Coral Reef Optimization (CRO) Algorithm


Keywords
optimization, algorithm, evolutionary, meta-heuristic, feature, selection, coral, reef
License
MIT
Install
pip install cro==0.0.5.1

Documentation

pypi Travis Supported Python versions

coral-reef-optimization-algorithm

Coral Reefs Optimization (CRO) algorithm artificially simulates a coral reef, where different corals (which are the solutions for the considered optimization problem) grow and reproduce in a coral-reef, fighting with other corals for space and find depredation.
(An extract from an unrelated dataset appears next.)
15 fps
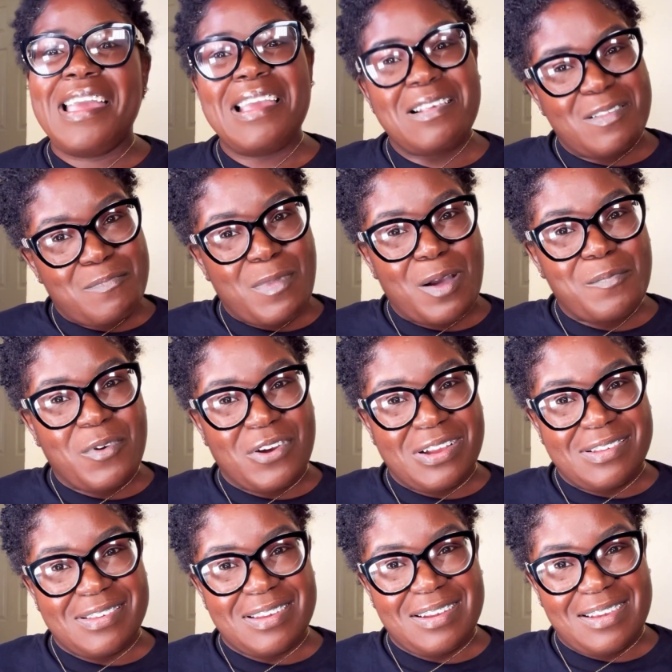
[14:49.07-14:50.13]
Is Bob
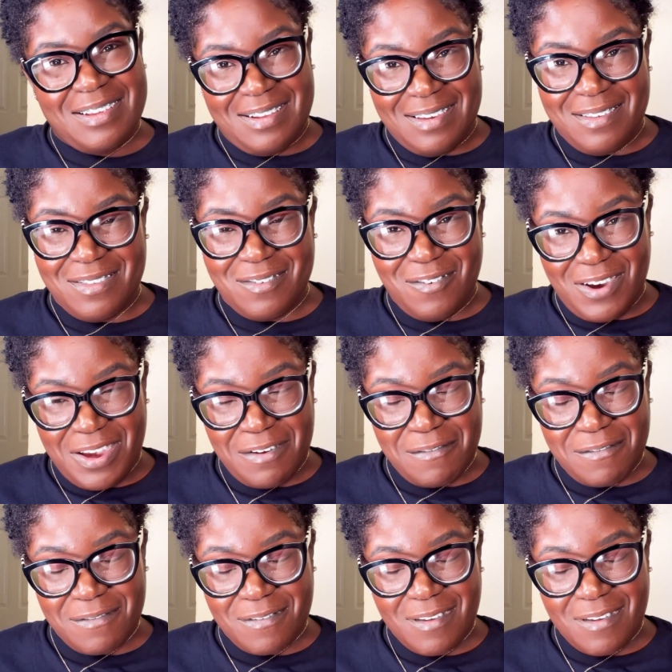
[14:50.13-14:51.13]
cringing in his grave?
CRO is based on a reef, consisting of a N x M square grid. It assumes that each square is able to allocate a coral (or colony of corals). As other evolutionary algorithms, is based on the fact that reef will progress, as long as healthier corals (better solutions at the problem) survive, while less stronger corals die. Also, as other genetic and evolutionary optimization algorithms, a phase of reproduction takes place. In this case, CRO applies several operators to imitate coral's reproduction:

  • Modelling of sexual reproduction (Broadcast Spawning and Brooding)
    • Broadcast Spawning consists of external reproduction, selecting couples of the pool of broadcast spawner corals (as i.e cross-over operator in a genetic algorithm)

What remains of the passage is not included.